If there is redemption for Fly, it isn't that he'll be able to escape being lonely. It's that he might have a greater understanding of what it causing his loneliness.
Karen Carlson at A Just Recompense paid more attention to something I only alluded to, the importance of vulnerability in this story. For her take, go here.
Your opening comment about how so many stories in this volume relate to each other brought into focus something I've been thinking all along as I kept running into the same themes and motifs. I'm going to quote it in my wrap-up post; I think it's important not only in that it was possible given the restrictions BASS uses, but in that it could mean similar approaches are possible for future volumes.

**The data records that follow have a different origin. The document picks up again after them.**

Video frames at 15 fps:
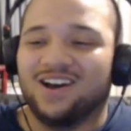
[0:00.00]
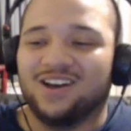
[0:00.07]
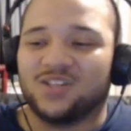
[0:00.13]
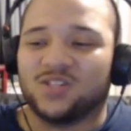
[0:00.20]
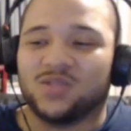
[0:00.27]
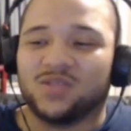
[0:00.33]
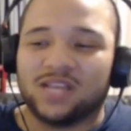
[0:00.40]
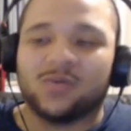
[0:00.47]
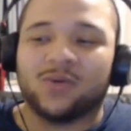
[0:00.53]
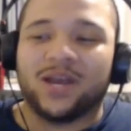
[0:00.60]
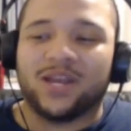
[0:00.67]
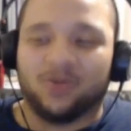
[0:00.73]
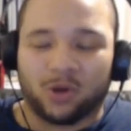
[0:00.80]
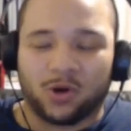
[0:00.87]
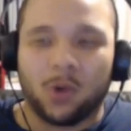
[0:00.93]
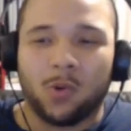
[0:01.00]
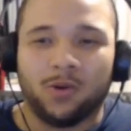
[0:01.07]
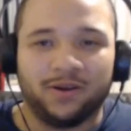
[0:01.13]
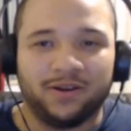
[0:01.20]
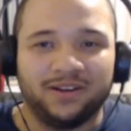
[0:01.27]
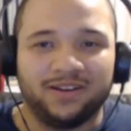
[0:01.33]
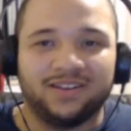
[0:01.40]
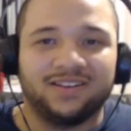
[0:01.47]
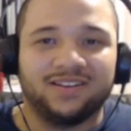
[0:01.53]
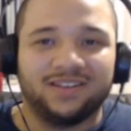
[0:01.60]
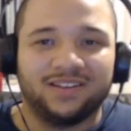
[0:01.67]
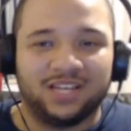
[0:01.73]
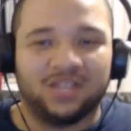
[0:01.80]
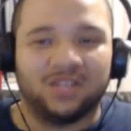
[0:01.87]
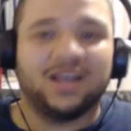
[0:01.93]
So that's why he recorded.
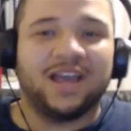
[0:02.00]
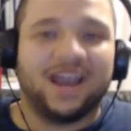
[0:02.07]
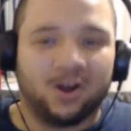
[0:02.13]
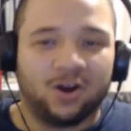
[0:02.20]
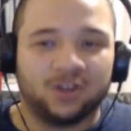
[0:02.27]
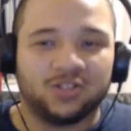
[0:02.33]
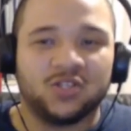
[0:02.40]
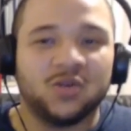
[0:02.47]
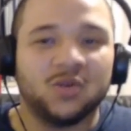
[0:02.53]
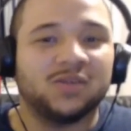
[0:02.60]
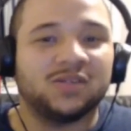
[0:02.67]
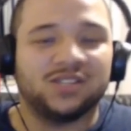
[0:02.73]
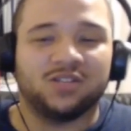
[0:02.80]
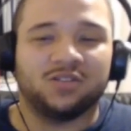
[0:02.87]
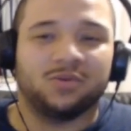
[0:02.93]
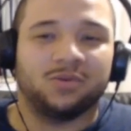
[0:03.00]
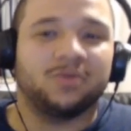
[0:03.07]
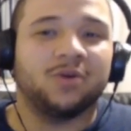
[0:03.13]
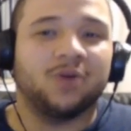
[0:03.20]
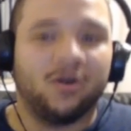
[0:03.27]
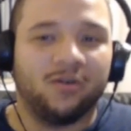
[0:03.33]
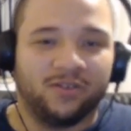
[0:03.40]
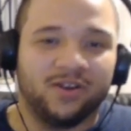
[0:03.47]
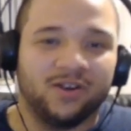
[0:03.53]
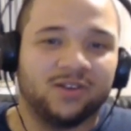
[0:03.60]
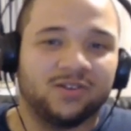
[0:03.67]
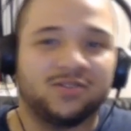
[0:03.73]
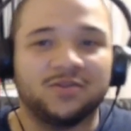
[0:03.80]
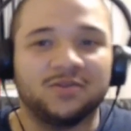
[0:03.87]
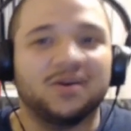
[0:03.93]
He had R2 and C-3PO over there
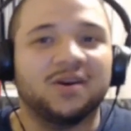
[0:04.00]
to,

ReplyDeleteYou did a terrific job relating the Hero's Journey to the story. I ended up focusing on Invisible Man, which is an unattained goal of mine.
I wonder, if I were a guest editor of a BASS, what approach I would take. I feel like I'd want to be the opposite of a measured approach--just gut reactions for all 20 stories, let the chips fall. But then, what does such an approach leave for beleaguered commenters such as us to say?